Experts say that stigma around contraception goes beyond family planning. It is bound by the way in which society treats the independence of women.

“In our African society, when a young girl uses implants, she is often rated hard,” said Rebecca Kamara, who remembers that she has to deal with Stigma herself.

“That was one of the most important challenges I stood for. Even partners cannot be supportive. Some prefer that you use emergency pills that are used with serious side effects. When I started using contraceptives, I was still studying. I didn’t want an unplanned pregnancy to disrupt my education,” she explained.

“I was viewed in a very humiliating way when I started using implants at a young age,” says Isha Sesay, a young, unmarried woman. “Some family members and neighbors whispered behind my back that I had several partners, that’s why I used it.”

Just like Isha, many young women in Sierra Leone stand against Stigma of family, friends and neighbors to choose to protect themselves.

Some men still believe that only women with multiple sexual partners use contraceptives.

“If I am the only one you sleep with, you can’t stress to use it. I can’t go out with a woman who uses contraceptives. They are those you should be afraid of,” said Francis Kanu.

Michael Sahr Kendor, a married man, shares a similar position. “I can understand a teenager who uses contraceptives, but I don’t see the reason for adult women to use contraceptives,” he said.

Progress?

In Sierra Leone, Efforts are made To promote family planning and to expand access to reproductive health services. The country is part of the FP2030 -InitiativeA worldwide partnership to ensure that all women and girls have access to modern contraception by 2030.

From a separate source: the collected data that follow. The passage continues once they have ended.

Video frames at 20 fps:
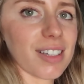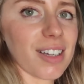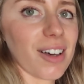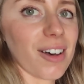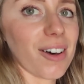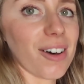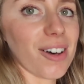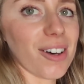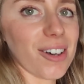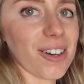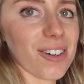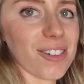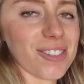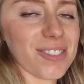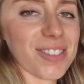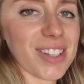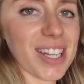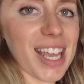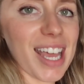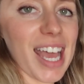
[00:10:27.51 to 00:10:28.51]

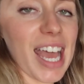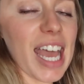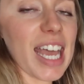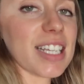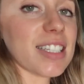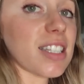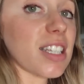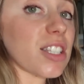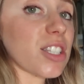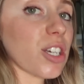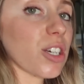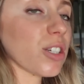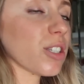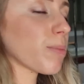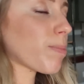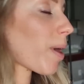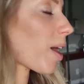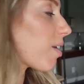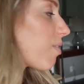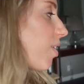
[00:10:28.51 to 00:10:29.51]
Oh, is this your
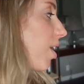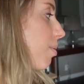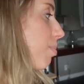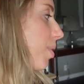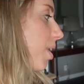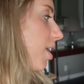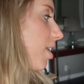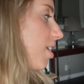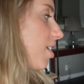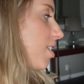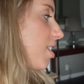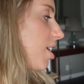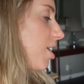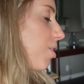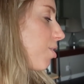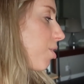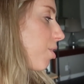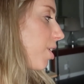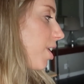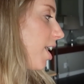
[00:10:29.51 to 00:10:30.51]
Spotify playlist that
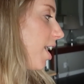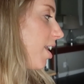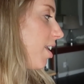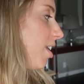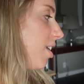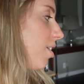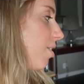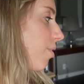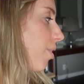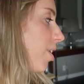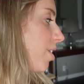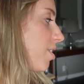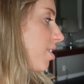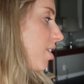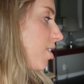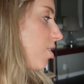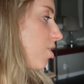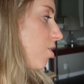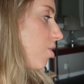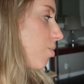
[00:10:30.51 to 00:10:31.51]
you created, or is
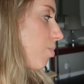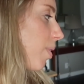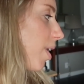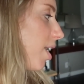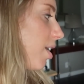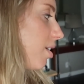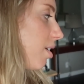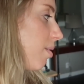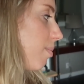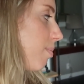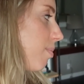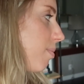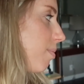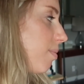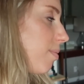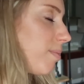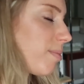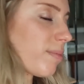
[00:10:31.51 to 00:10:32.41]
this just random?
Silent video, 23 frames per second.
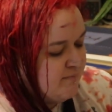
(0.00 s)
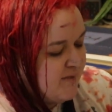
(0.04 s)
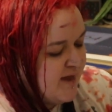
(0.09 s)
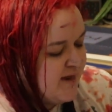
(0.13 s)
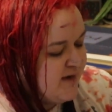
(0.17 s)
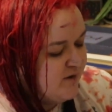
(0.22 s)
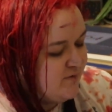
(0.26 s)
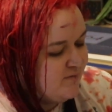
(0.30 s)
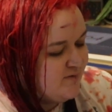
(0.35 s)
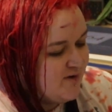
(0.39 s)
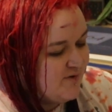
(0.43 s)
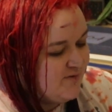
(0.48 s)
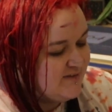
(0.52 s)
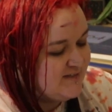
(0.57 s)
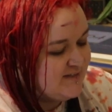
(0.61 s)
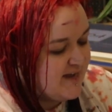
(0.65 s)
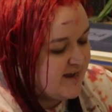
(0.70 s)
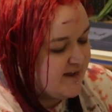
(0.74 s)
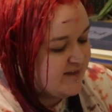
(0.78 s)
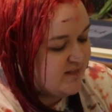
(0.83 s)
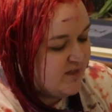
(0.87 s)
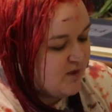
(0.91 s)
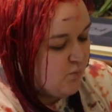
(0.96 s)
I don't know
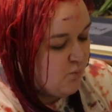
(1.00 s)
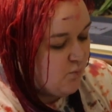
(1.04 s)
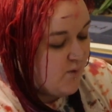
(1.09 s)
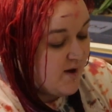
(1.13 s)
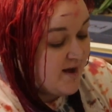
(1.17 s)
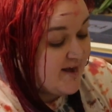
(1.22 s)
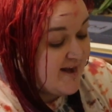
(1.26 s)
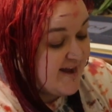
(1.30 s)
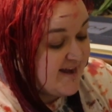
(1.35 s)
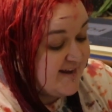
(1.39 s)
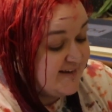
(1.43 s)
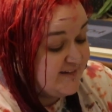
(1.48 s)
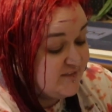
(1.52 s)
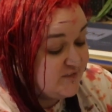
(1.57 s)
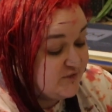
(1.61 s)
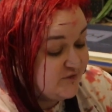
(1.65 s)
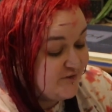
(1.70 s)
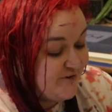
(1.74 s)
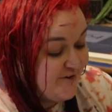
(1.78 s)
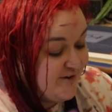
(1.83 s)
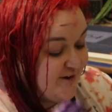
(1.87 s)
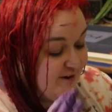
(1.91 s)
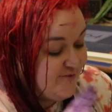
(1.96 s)
exactly when I
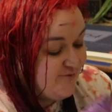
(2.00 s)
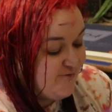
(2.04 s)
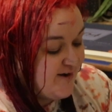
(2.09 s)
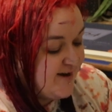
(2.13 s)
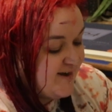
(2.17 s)
started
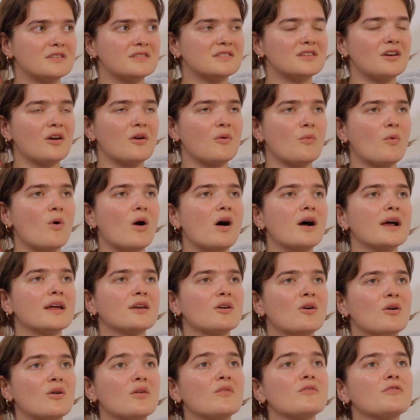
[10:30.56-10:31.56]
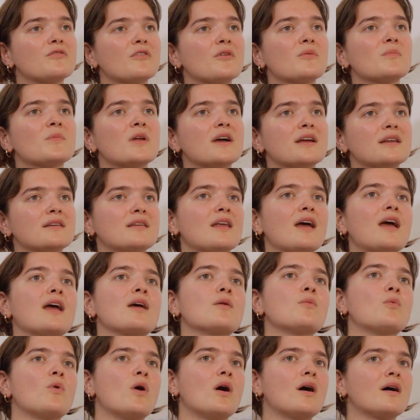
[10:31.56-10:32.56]
So why not from like day
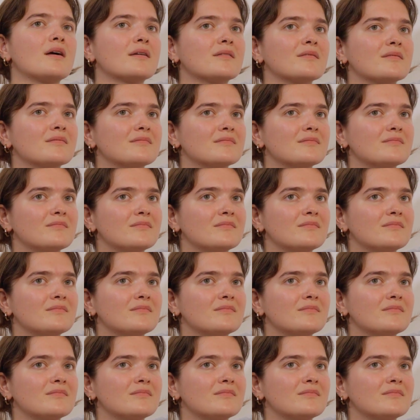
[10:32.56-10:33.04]
one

The United Nations Population Fund has increased efforts and provides contraceptives used in the public sector, but despite this it says, it says Stigma around contraception Use remains a challenge.

Adama*, a visually impaired woman, shared how health workers still discriminate against people with disabilities who try to use contraceptives.

“Once, when I went to a pharmacy to buy an emergency pill, the pharmacist, while handing me the recipe, told me to inform me the person who sent me to eat well before they take it,” she said. The comment made her terrible because the pharmacist assumed that she could not be the user.

Marie Kamara, another woman who lives with a disability, said that she simply cannot afford any contraceptives.

“I have never used family planning. I know that I am not financially strong, so contraceptives are clearly not an option for me. I can hardly afford basic needs such as food, so think of contraceptives and how to preserve it is not even realistic.”

Courage in the light of stigma

Eunice in Freetown regrets that the stigma is getting worse about contraceptives. Yet she believes that women must be brave and make their own choices.

“The social pressure has encouraged many girls to remove the implant or switch to less visible methods. Although the stigma influenced me, I did not remove it because I knew that I could not let people determine my choices. Sometimes you just can’t escape the stigmatization,” she said.

Note: The name of Adama has changed because she wanted anonymity.